How to identify if it’s a calf strain or worse

It is very important to get a full assessment and start the diagnosis process with a medical professional such as a Physiotherapist or Sports Physician.

The reason for this is when someone suffers a severe calf muscle tear, the pain and experience at the time of injury can be very similar to an Achilles rupture. If an Achilles rupture is suspected it’s very important to get an orthopaedic opinion immediately as the faster intervention is started, the higher the chance of avoiding surgery. 

Severe tears or partial ruptures of the Achilles tendon can easily be diagnosed with an ultrasound scan. The Thompson test helps diagnose a rupture Achilles. To perform the test the patient is laid down face down on a medical couch with their feet hanging over the edge of the end. A gentle squeeze of the calf muscles will normally move the relaxed feet if the Achilles tendon is intact. If there is no movement of the foot, it is likely to be an Achilles has rupture, not a calf strain.

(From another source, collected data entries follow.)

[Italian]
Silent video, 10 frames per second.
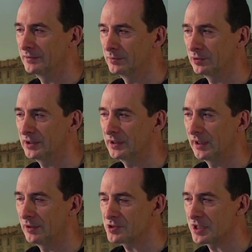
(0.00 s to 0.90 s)
molti
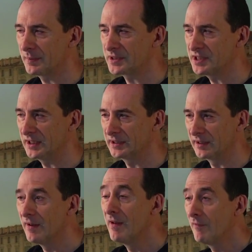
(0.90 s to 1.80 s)
dei nostri
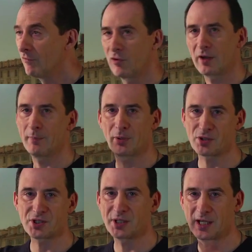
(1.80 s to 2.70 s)
pazienti
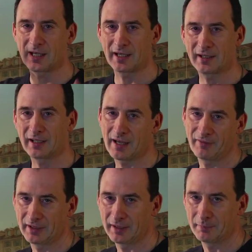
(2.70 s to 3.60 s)
vorrebbero stare
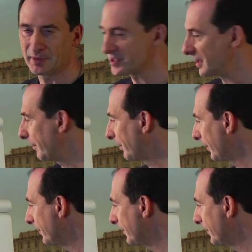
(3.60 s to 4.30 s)
gravide per sempre.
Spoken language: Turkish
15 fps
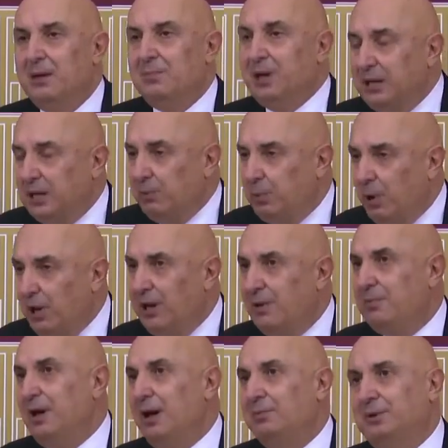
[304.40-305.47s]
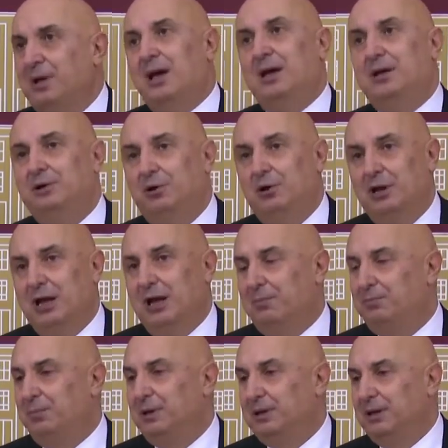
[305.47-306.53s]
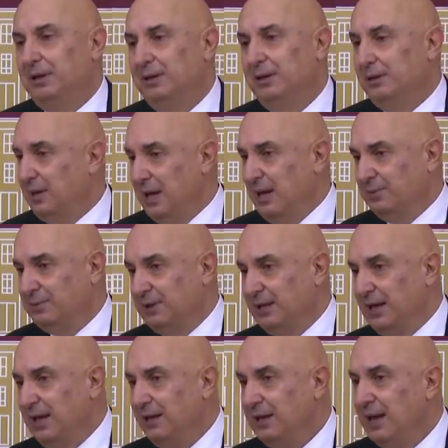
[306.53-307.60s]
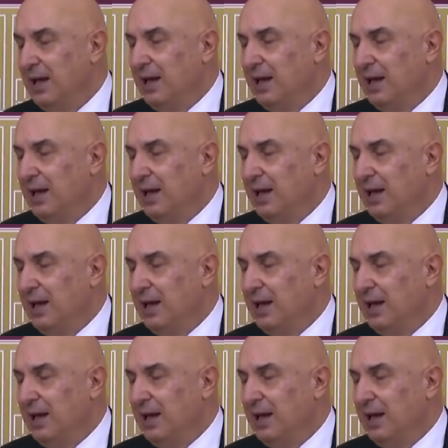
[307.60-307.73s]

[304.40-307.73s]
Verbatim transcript: Peki böyle mi yaptı? Hayır öyle yapmadı. Ne yaptılar?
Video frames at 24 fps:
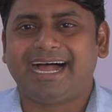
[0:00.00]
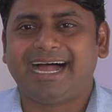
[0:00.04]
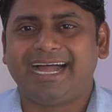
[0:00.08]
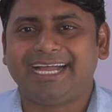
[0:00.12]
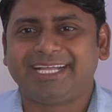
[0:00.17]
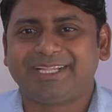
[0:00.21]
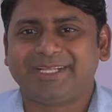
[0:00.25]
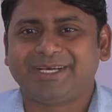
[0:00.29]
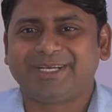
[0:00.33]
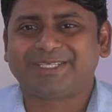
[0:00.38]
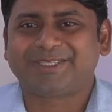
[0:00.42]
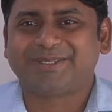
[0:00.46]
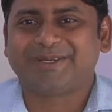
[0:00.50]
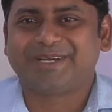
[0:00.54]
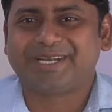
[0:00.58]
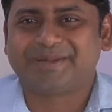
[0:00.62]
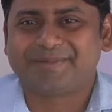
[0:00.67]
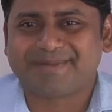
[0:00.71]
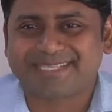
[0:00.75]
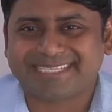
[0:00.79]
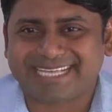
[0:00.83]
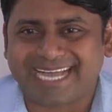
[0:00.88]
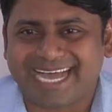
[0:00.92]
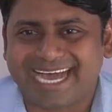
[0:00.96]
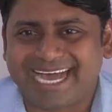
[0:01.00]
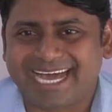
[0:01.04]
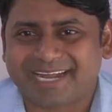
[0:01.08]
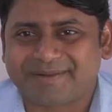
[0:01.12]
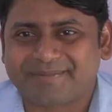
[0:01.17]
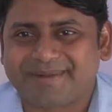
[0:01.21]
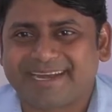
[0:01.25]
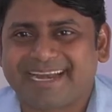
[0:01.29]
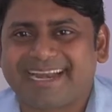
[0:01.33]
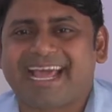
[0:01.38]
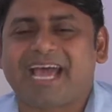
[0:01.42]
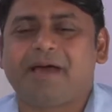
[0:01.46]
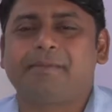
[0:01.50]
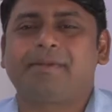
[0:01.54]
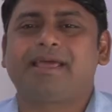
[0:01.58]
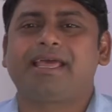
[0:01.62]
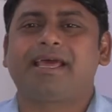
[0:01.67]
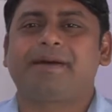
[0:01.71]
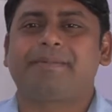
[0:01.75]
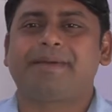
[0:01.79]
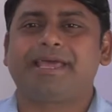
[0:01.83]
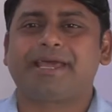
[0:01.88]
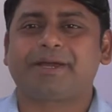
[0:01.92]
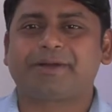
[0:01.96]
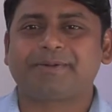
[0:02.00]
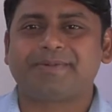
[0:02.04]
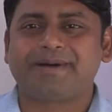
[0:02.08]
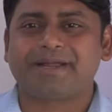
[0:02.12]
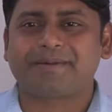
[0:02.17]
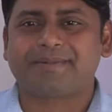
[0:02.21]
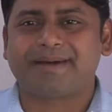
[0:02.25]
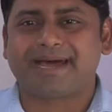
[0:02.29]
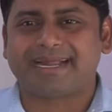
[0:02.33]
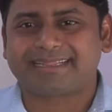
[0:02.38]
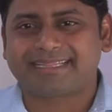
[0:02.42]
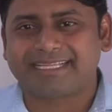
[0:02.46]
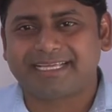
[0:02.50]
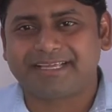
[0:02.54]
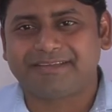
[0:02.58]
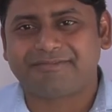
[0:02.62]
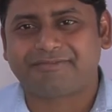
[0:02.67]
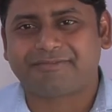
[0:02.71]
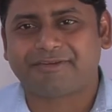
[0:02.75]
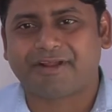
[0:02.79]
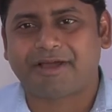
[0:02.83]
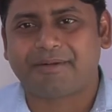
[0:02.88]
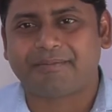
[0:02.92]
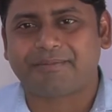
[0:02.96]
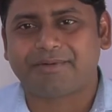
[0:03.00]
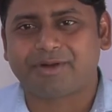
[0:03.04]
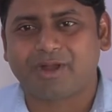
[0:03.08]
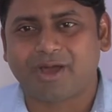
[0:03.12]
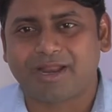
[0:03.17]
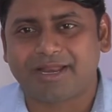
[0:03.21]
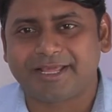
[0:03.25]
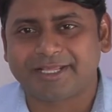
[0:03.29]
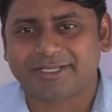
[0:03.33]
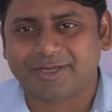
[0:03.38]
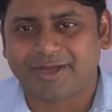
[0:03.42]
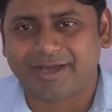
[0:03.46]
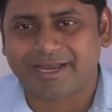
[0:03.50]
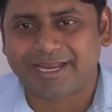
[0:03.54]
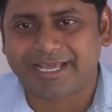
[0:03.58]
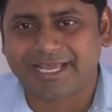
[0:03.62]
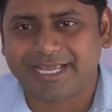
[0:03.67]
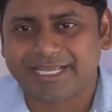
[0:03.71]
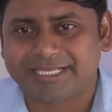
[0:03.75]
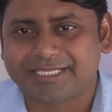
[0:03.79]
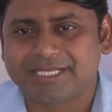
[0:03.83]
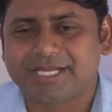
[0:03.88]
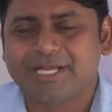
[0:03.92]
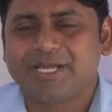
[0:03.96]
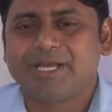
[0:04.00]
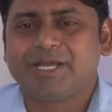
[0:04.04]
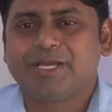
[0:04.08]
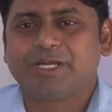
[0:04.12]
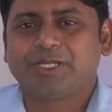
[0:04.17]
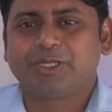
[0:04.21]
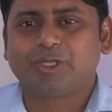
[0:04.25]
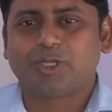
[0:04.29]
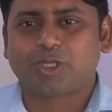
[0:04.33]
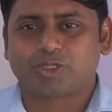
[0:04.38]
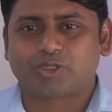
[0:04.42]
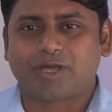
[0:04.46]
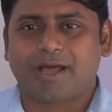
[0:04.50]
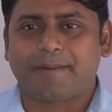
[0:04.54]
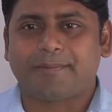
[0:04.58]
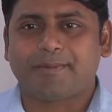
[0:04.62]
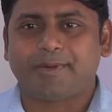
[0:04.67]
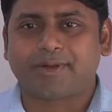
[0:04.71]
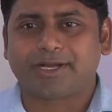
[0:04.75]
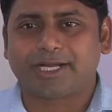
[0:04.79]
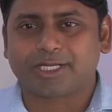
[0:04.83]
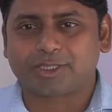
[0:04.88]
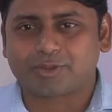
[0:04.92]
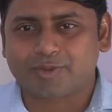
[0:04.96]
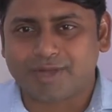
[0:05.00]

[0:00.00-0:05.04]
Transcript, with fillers: हाय दोस्तों नमस्कार मेरा नाम है अभय कुमार भारती फ्रॉम नॉलेज कॉलेज दोस्तों आप लोग का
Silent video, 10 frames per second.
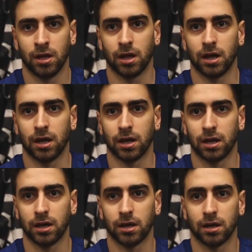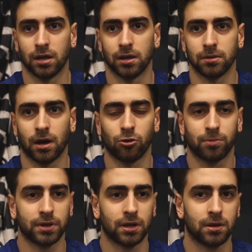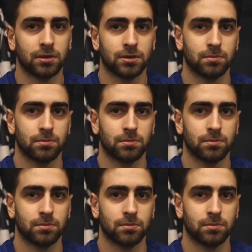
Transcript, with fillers: E, Avrupa'da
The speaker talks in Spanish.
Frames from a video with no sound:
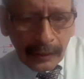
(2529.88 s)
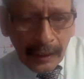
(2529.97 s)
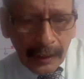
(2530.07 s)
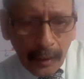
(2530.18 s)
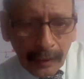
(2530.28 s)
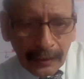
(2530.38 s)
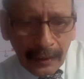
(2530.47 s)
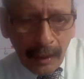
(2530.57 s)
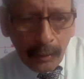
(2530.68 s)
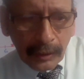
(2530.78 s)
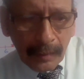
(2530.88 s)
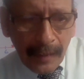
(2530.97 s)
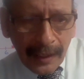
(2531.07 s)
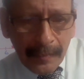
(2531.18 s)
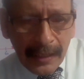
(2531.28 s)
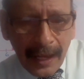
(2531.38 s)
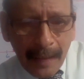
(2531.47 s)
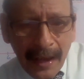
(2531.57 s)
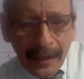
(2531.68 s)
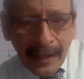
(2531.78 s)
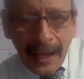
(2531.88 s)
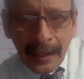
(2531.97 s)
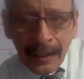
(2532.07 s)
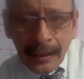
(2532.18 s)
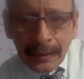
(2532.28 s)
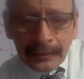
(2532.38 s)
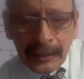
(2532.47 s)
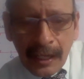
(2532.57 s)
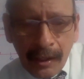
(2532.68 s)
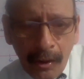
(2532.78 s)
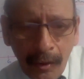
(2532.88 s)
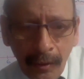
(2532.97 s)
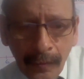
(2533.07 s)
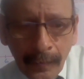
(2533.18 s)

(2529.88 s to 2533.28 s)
te equivocaste en la última, Camila, marca, cierro,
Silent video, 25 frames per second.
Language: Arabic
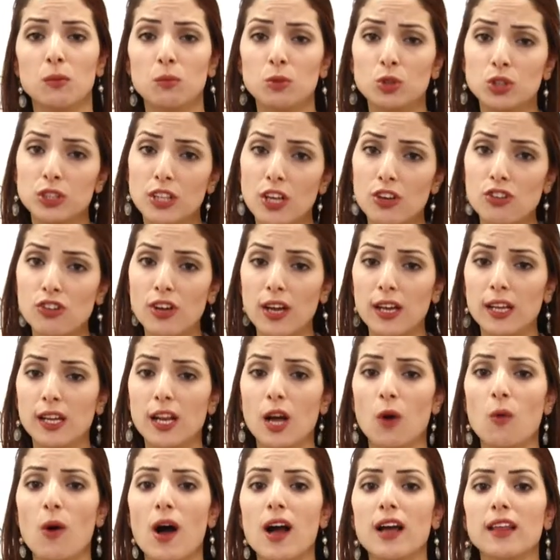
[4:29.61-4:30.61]
منتجين
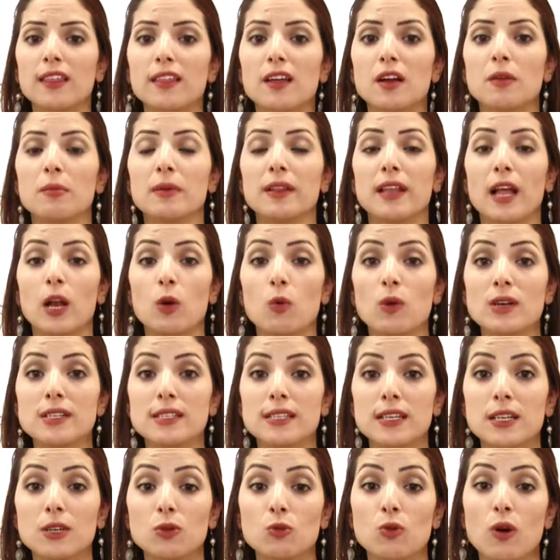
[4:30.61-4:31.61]
أو أكثر من
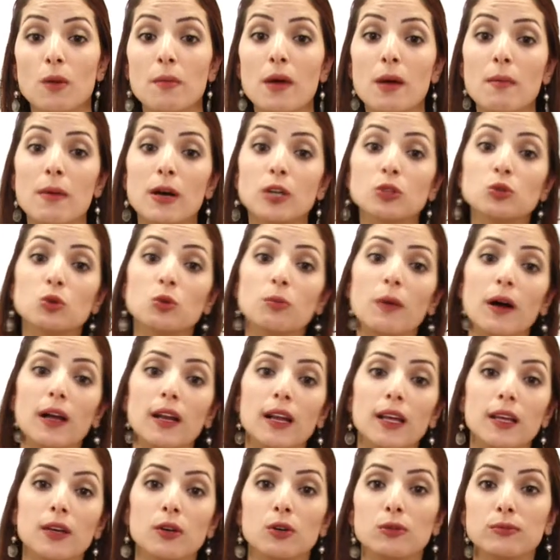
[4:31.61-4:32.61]
الوزن وما مكتوب
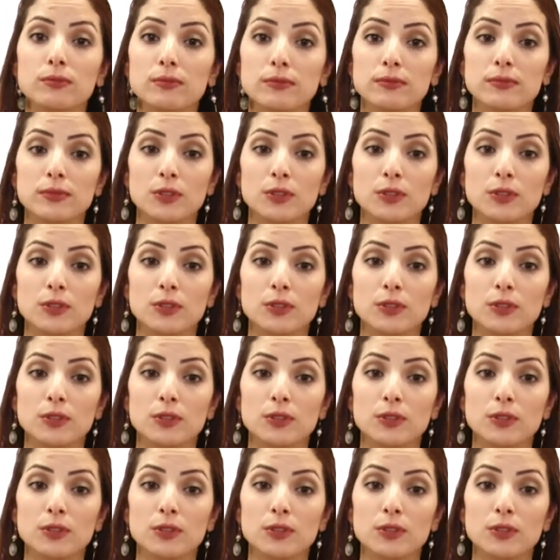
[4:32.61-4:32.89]
عليهم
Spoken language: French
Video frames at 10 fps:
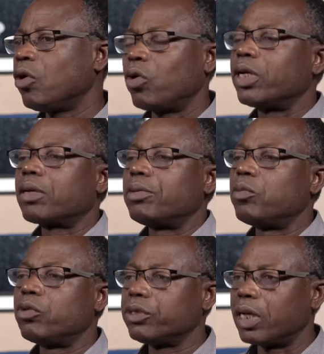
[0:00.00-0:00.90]
On a quand même
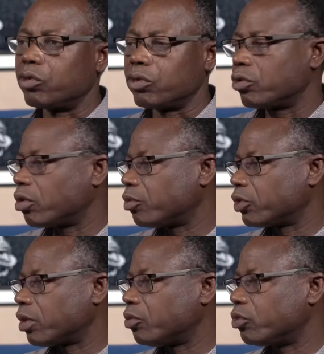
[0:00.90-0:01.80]
beaucoup d'agronomes, on
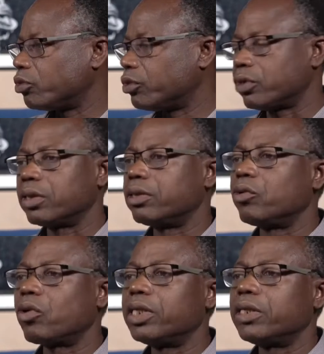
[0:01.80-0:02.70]
a beaucoup de gens qui
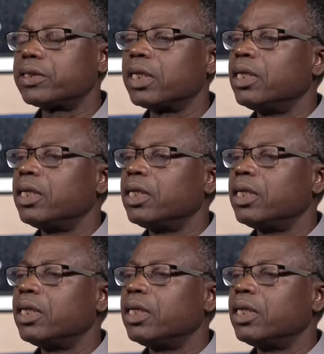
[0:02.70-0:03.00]
connaissent.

The best treatment for a pulled calf

The best treatment for a pulled calf is rest from the activity for a 2-week period which allows for cellular repair.

The human body has an amazing repair mechanism and with simple rest for a 2-week period, the athlete can begin to move pain-free before beginning a light return to exercise and sport.

Compression garments aid recovery by keeping heat within the calf muscles and vascular return within the area which speeds up the repair process. Wearing calf compression during exercise prior to any potential injury helps by adding support to the muscles within the calf which have to deal with immense forces of acceleration, deceleration and stability reactions.

Calf injuries are reduced when athletes choose calf compression as a training and recovery aid.